SUPPLIED INFORMATION below:

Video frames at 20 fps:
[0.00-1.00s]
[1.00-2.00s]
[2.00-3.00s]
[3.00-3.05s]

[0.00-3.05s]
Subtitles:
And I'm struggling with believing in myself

End of SUPPLIED INFORMATION.

From the line that contains "[0.00-1.00s]" down to the last line of the listing above, repeat each line exactly, and include nothing else.

■ **TASK RESPONSE**:
[0.00-1.00s]
[1.00-2.00s]
[2.00-3.00s]
[3.00-3.05s]

[0.00-3.05s]
Subtitles:
And I'm struggling with believing in myself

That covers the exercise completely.